In [84]:
import numpy as np
import pandas as pd
from numpy.testing import assert_array_equal
from sklearn.model_selection import BaseCrossValidator
from sklearn.utils import shuffle
from IPython.display import display


In [196]:
def test_time_split_on_column(end_date, shuffle_data):

    date = pd.date_range(
        start='2020-01-01 00:00', end=end_date, freq='D'
    )
    n_samples = len(date)
    X = pd.DataFrame({'val': range(n_samples), 'date': date})
    y = pd.DataFrame(
        np.array([i % 2 for i in range(n_samples)])
    )

    if shuffle_data:
        X, y = shuffle(X, y, random_state=0)

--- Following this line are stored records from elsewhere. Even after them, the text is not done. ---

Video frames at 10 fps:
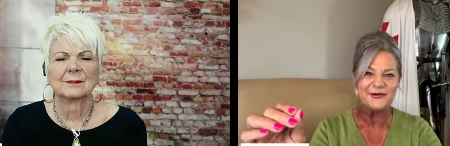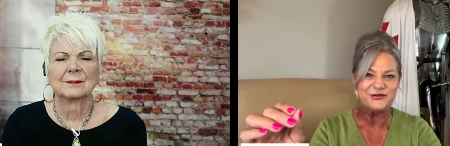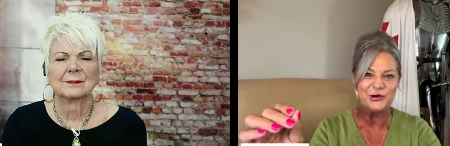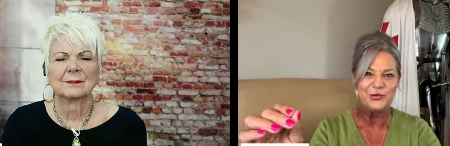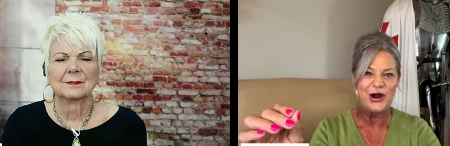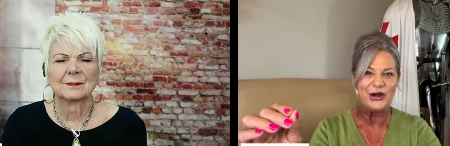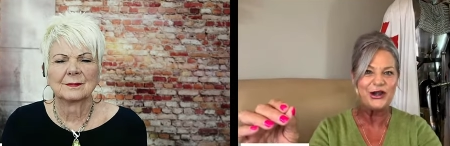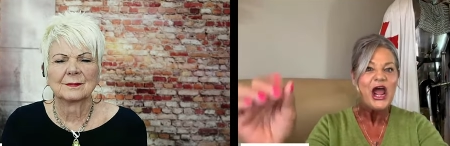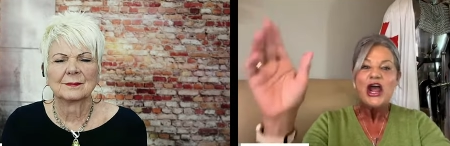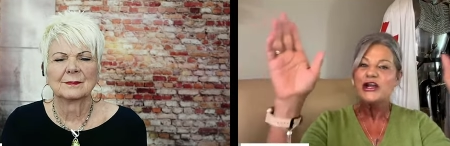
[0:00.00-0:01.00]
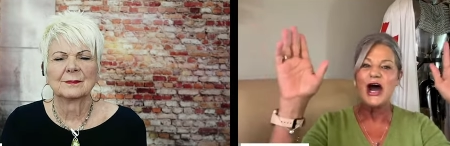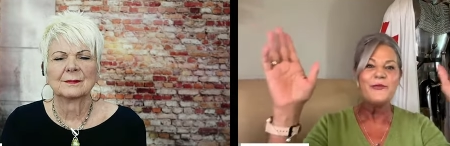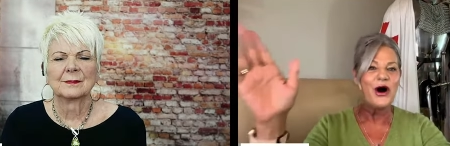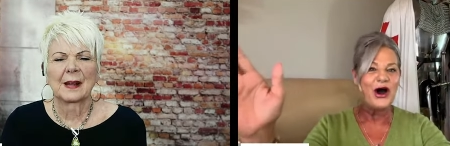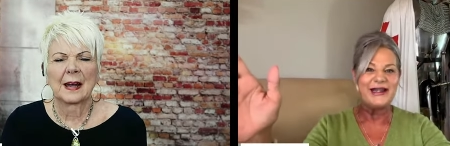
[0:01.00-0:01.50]
Speaker 1: afterward.
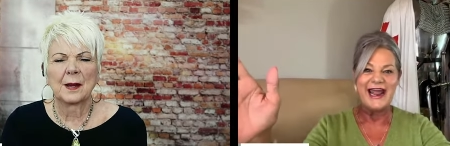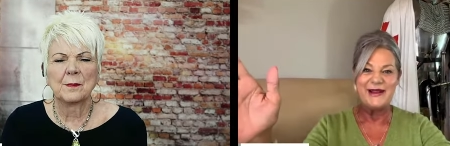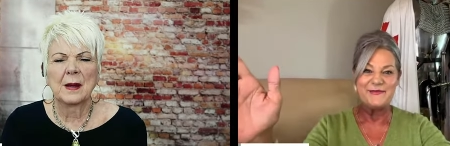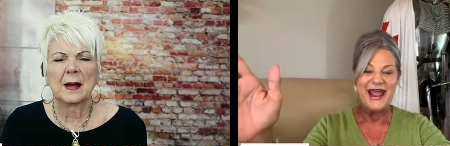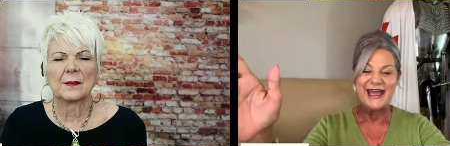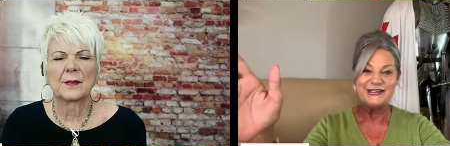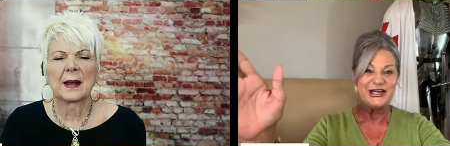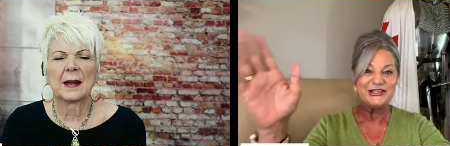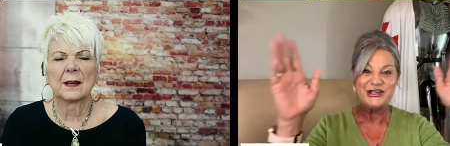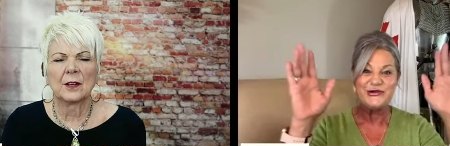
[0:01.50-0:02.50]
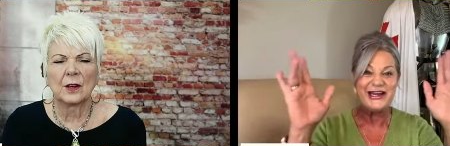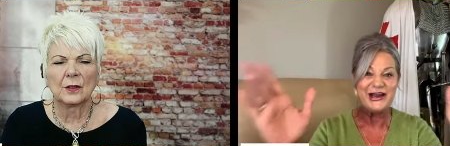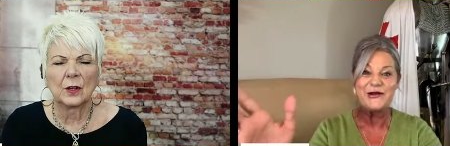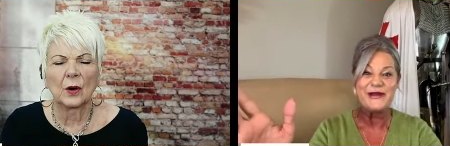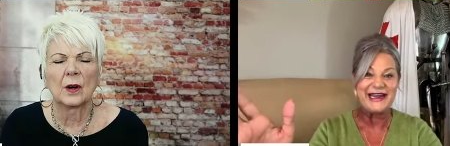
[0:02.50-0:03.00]
Come on. Amen. Amen. Thank you, you
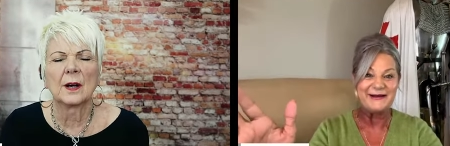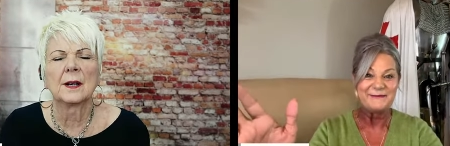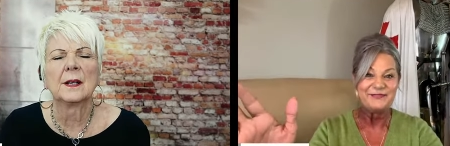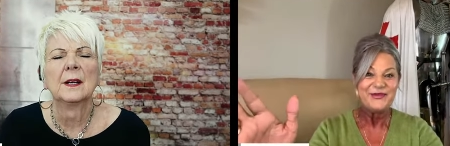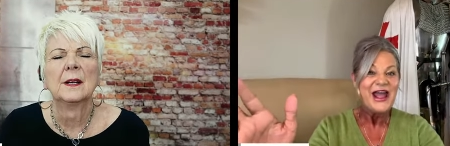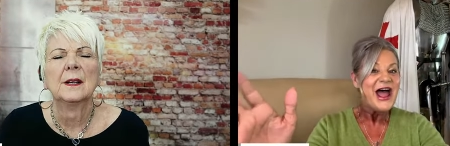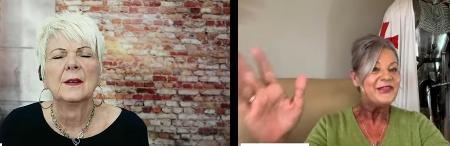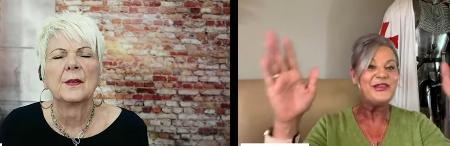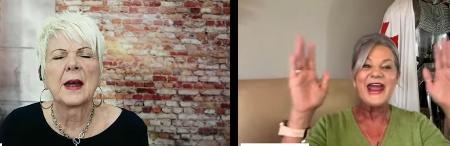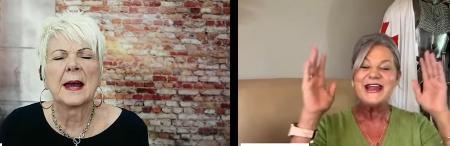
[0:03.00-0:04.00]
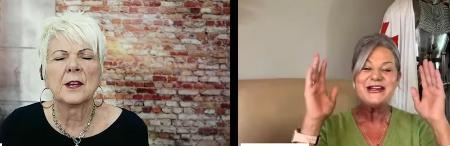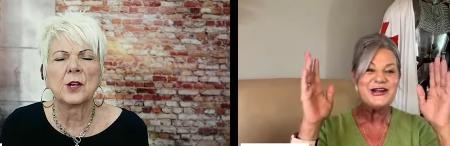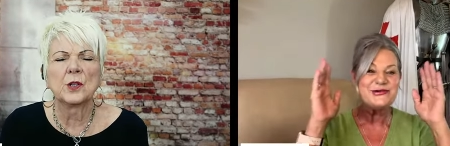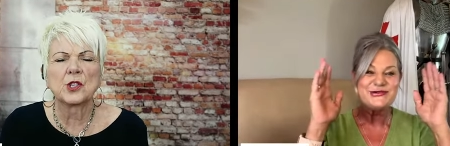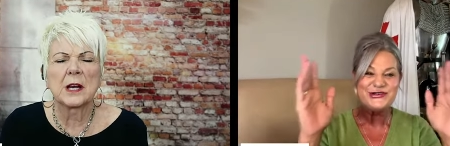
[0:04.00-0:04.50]
Lord. Thank, Thank
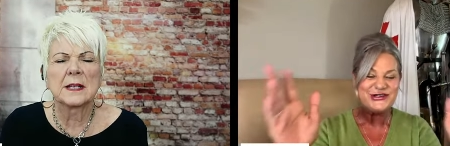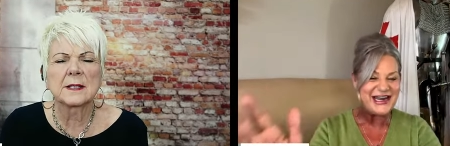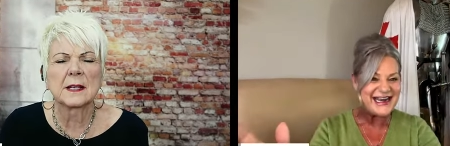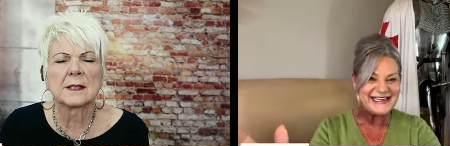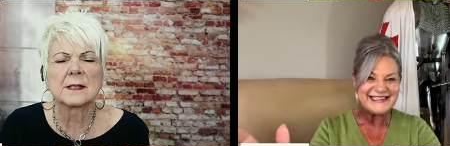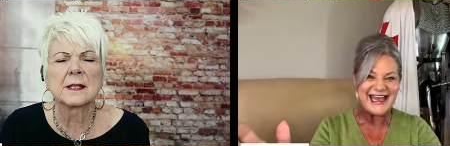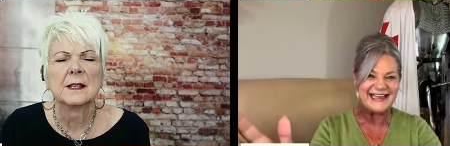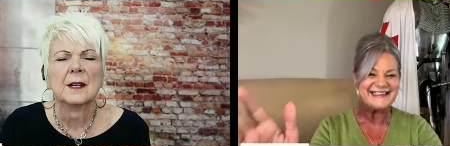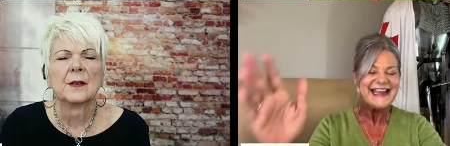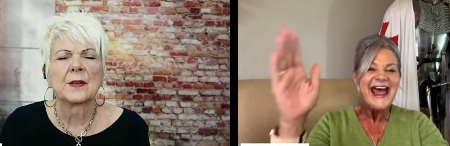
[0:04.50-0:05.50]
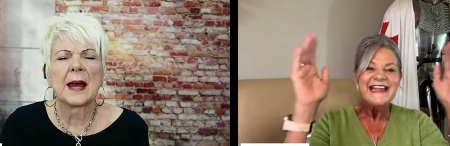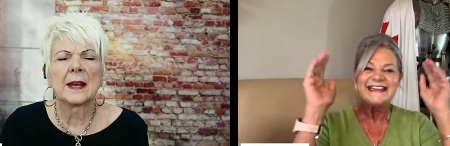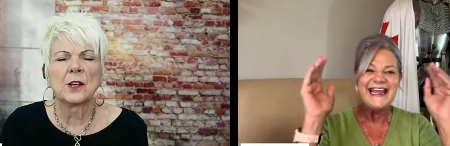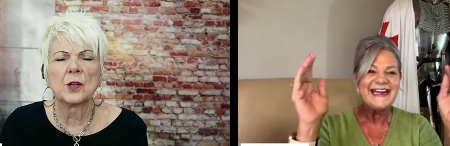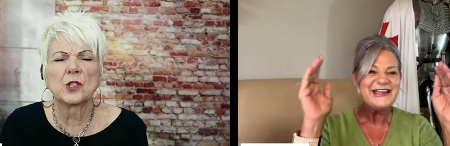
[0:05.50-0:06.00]
you, Jesus. Jesus.
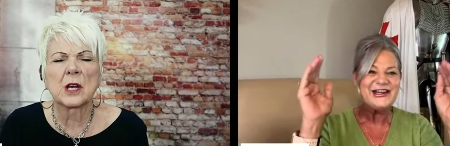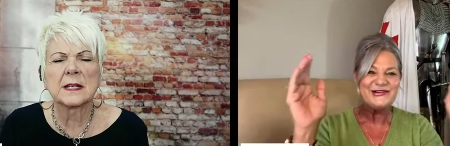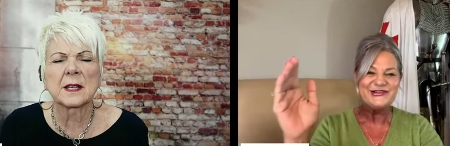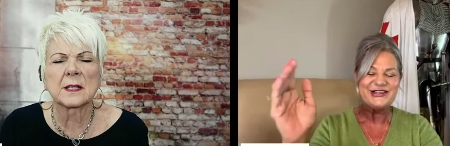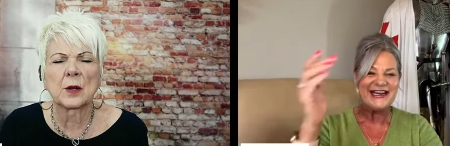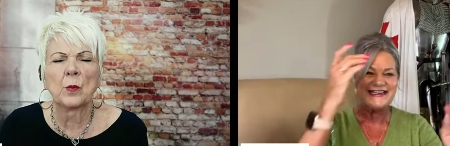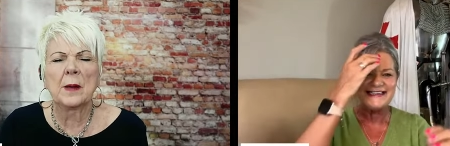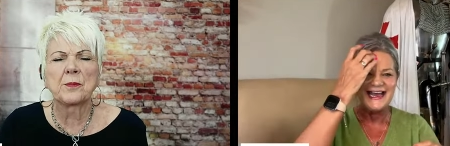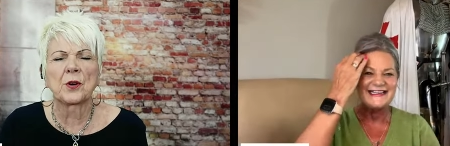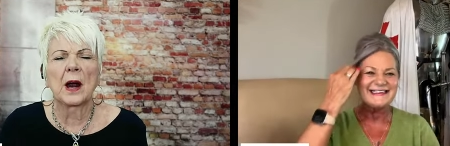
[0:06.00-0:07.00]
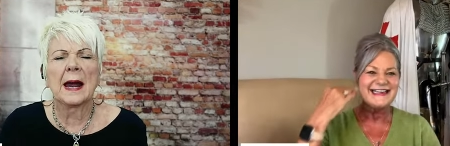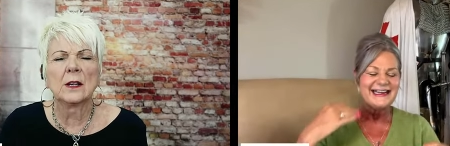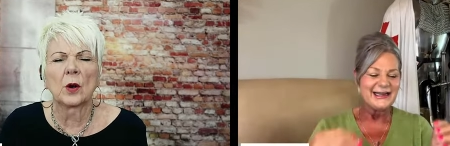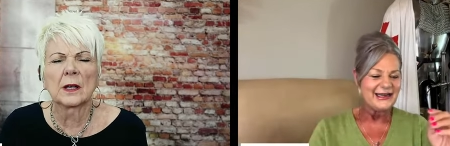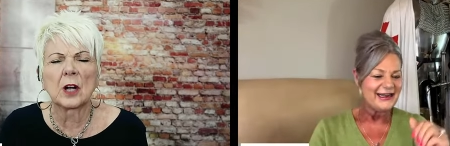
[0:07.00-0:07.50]
Speaker 2: Thank you, Thank Jesus. You, and we Jesus. pray,
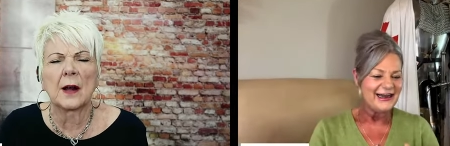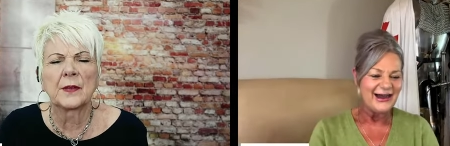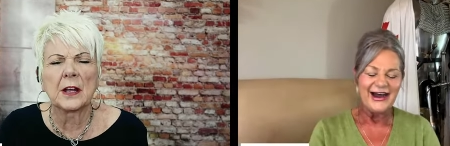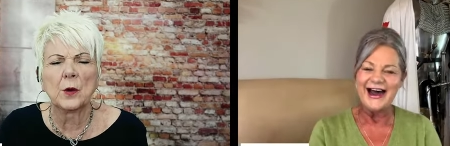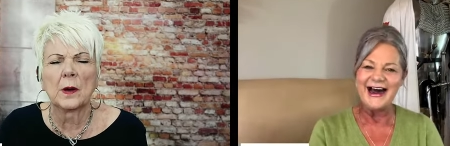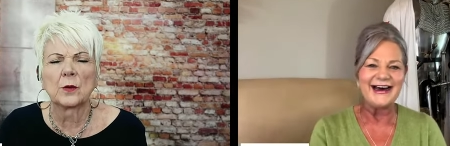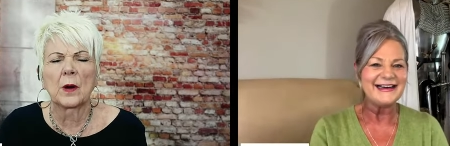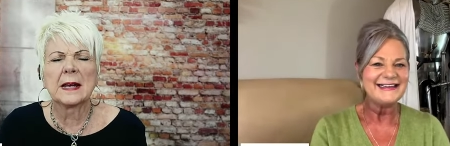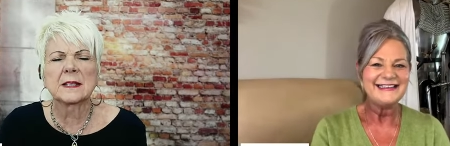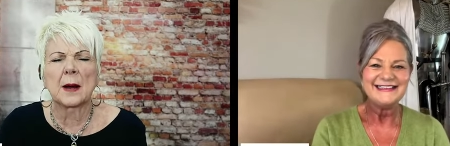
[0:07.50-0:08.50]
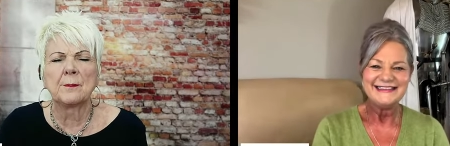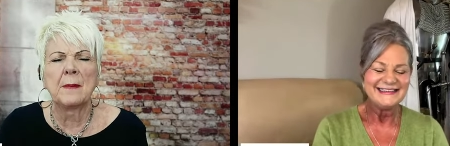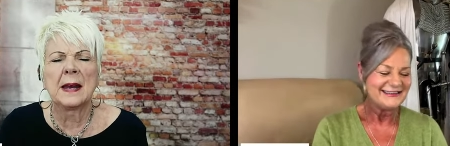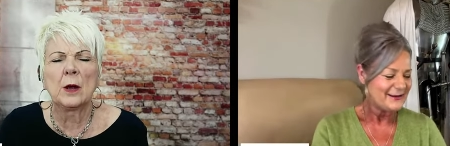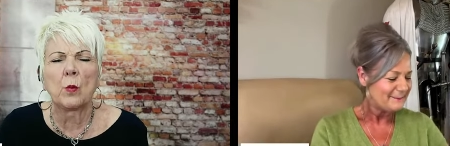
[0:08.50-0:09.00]
Lord God, that you would uh-huh. raise up
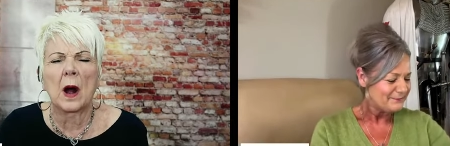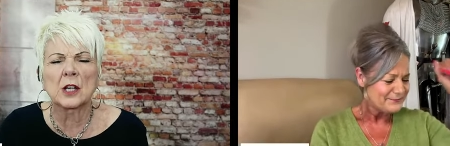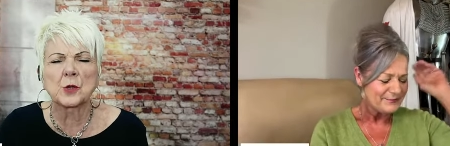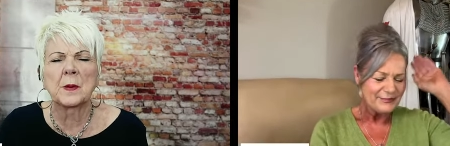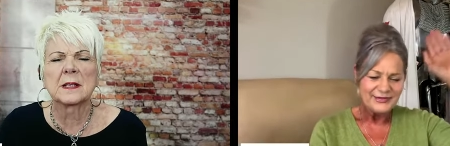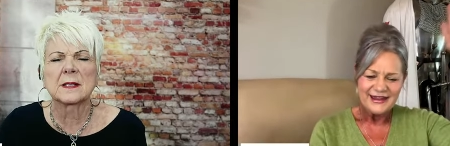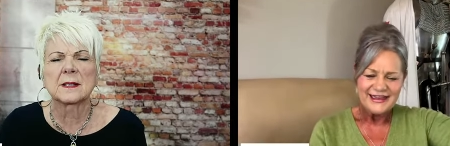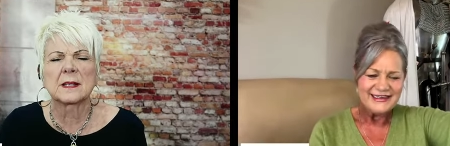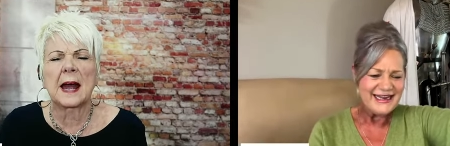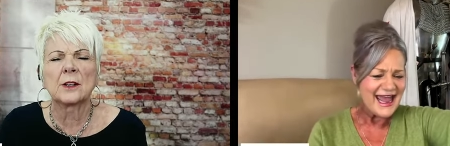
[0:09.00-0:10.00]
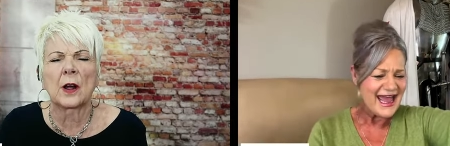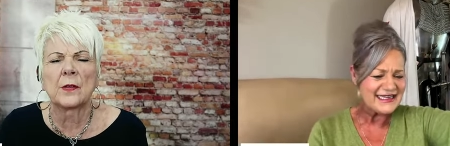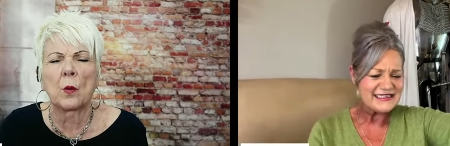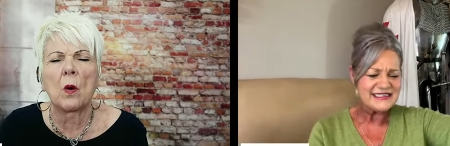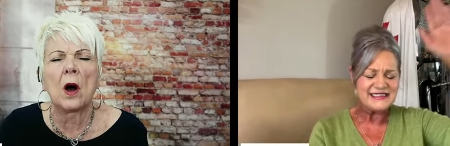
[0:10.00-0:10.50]
many watchmen to stand yes,
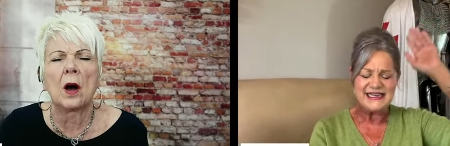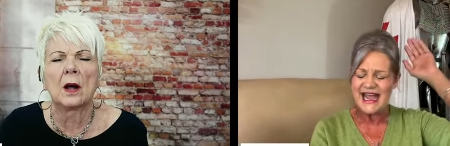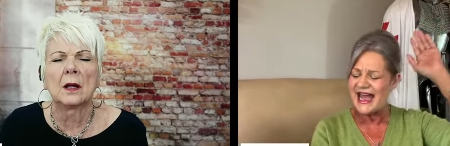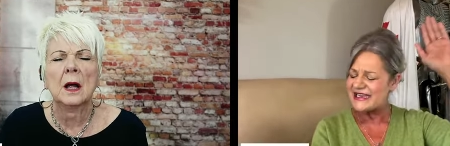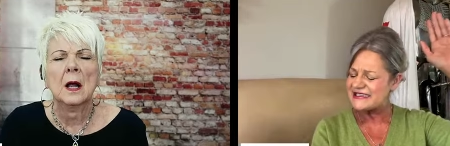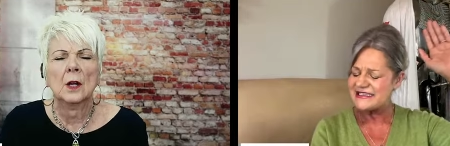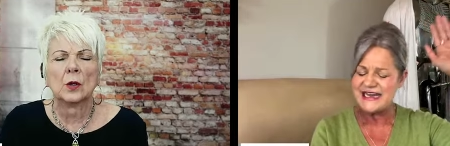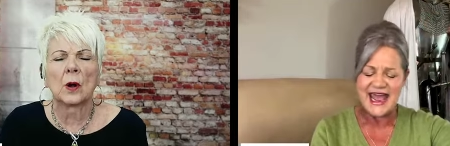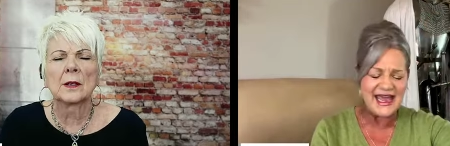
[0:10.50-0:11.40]
on the wall, yes, Lord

    cv = MonthlySplit(time_col='date')

    # Test that train, test indices returned are integers and
    # data is correctly ordered
    n_splits = 0
    last_time = None
    print(X)
    for train, test in cv.split(X, y):
        X_train, X_test = X.iloc[train], X.iloc[test]
        assert X_train['date'].max() < X_test['date'].min()
        assert X_train['date'].dt.month.nunique() == 1
        assert X_test['date'].dt.month.nunique() == 1
        assert X_train['date'].dt.year.nunique() == 1
        assert X_test['date'].dt.year.nunique() == 1
        if last_time is not None:
            assert X_test['date'].min() > last_time
        last_time = X_test['date'].max()
        n_splits += 1

    assert 'idx' not in X.columns

    assert n_splits == cv.get_n_splits(X, y)
    
def test_time_split(end_date, expected_splits, shuffle_data):

    date = pd.date_range(start='2020-01-01', end=end_date, freq='D')
    n_samples = len(date)
    X = pd.DataFrame(range(n_samples), index=date, columns=['val'])
    y = pd.DataFrame(
        np.array([i % 2 for i in range(n_samples)]),
        index=date
    )

    if shuffle_data:
        X, y = shuffle(X, y, random_state=0)

    X_1d = X['val']

    cv = MonthlySplit()
    cv_repr = "MonthlySplit(time_col='index')"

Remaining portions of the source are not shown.